From the line that contains "[0:04.00-0:05.00]" through the end of the records below, write out each line exactly as it appears, but not the pictures.

INPUT FOR THIS TASK section start

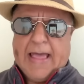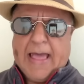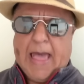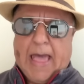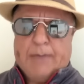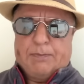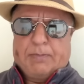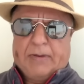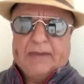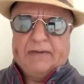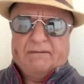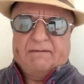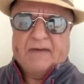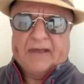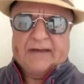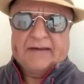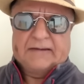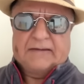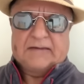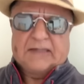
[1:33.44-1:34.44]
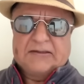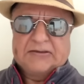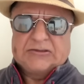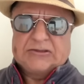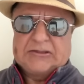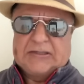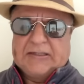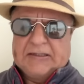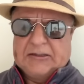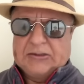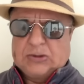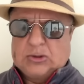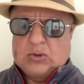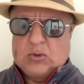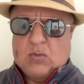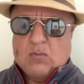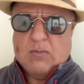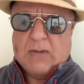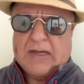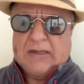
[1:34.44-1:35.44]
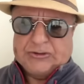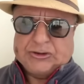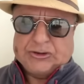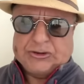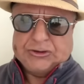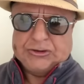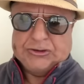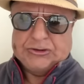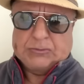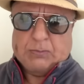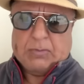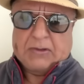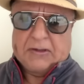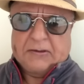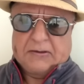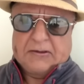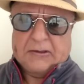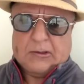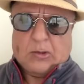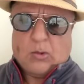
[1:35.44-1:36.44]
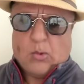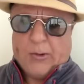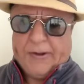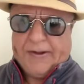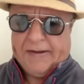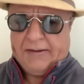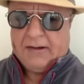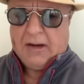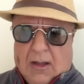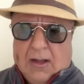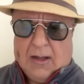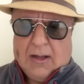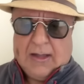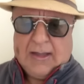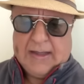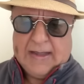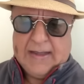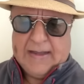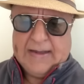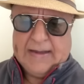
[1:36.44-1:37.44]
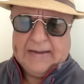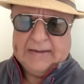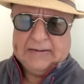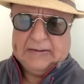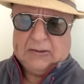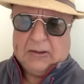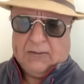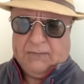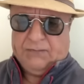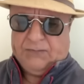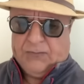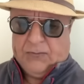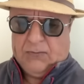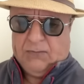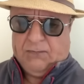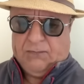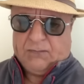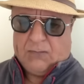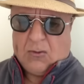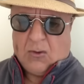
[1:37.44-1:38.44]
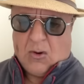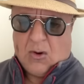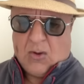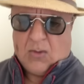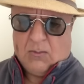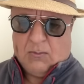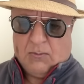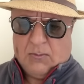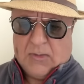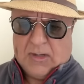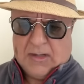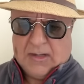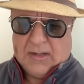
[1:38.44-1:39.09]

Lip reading: Happy Valentine's Day to my cheeseburger queen. I love you from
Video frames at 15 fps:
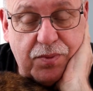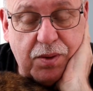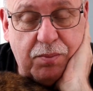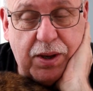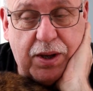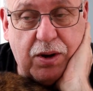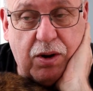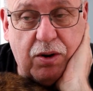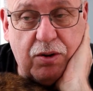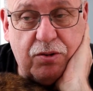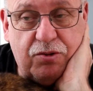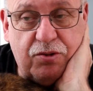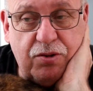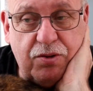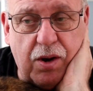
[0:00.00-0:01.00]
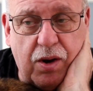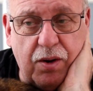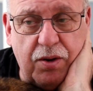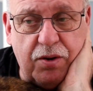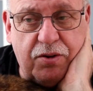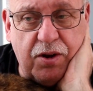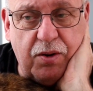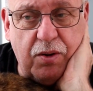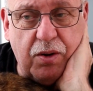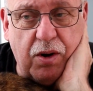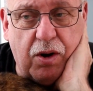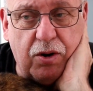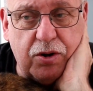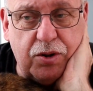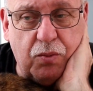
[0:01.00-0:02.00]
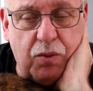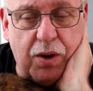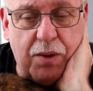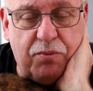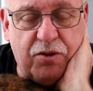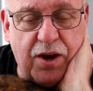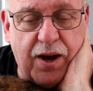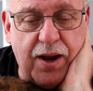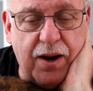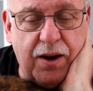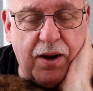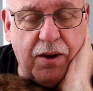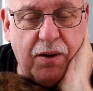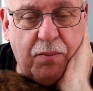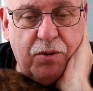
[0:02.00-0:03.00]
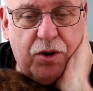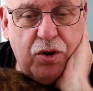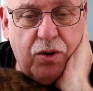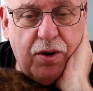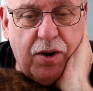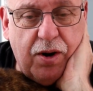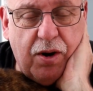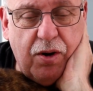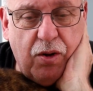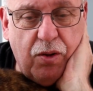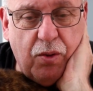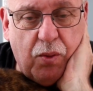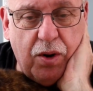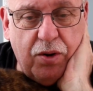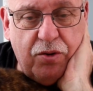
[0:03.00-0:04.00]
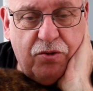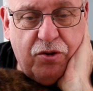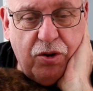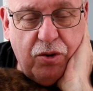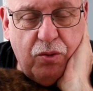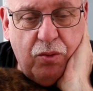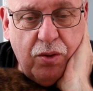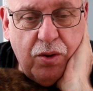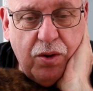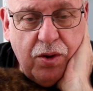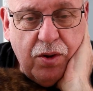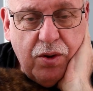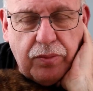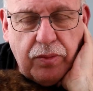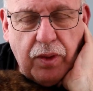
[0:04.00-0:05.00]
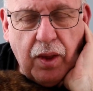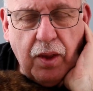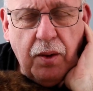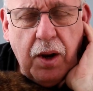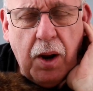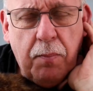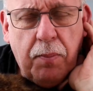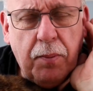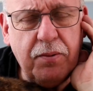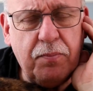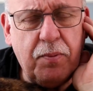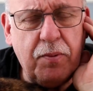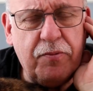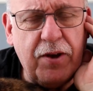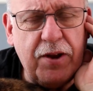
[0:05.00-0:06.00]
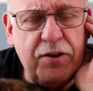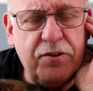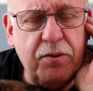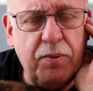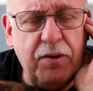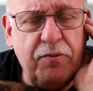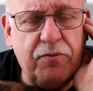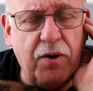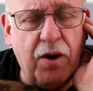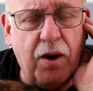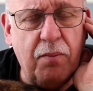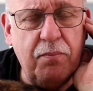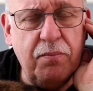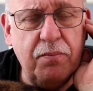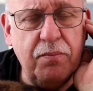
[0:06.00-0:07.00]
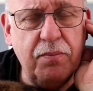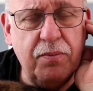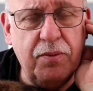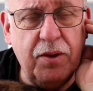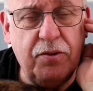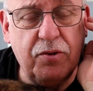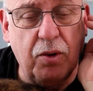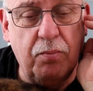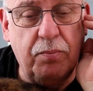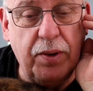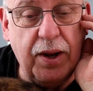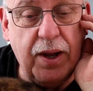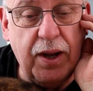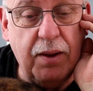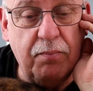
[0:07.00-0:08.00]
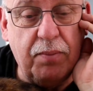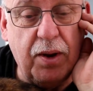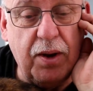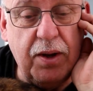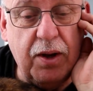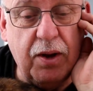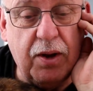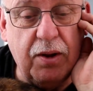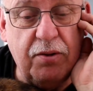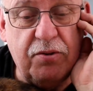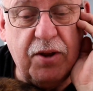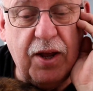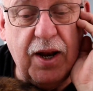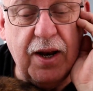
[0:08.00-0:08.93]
because on a certain auction website, and then I'm sure there are other ones too, they profess to be from this company, but you can see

INPUT FOR THIS TASK section end

__SOLUTION TO THIS PROBLEM__.
[0:04.00-0:05.00]
[0:05.00-0:06.00]
[0:06.00-0:07.00]
[0:07.00-0:08.00]
[0:08.00-0:08.93]
because on a certain auction website, and then I'm sure there are other ones too, they profess to be from this company, but you can see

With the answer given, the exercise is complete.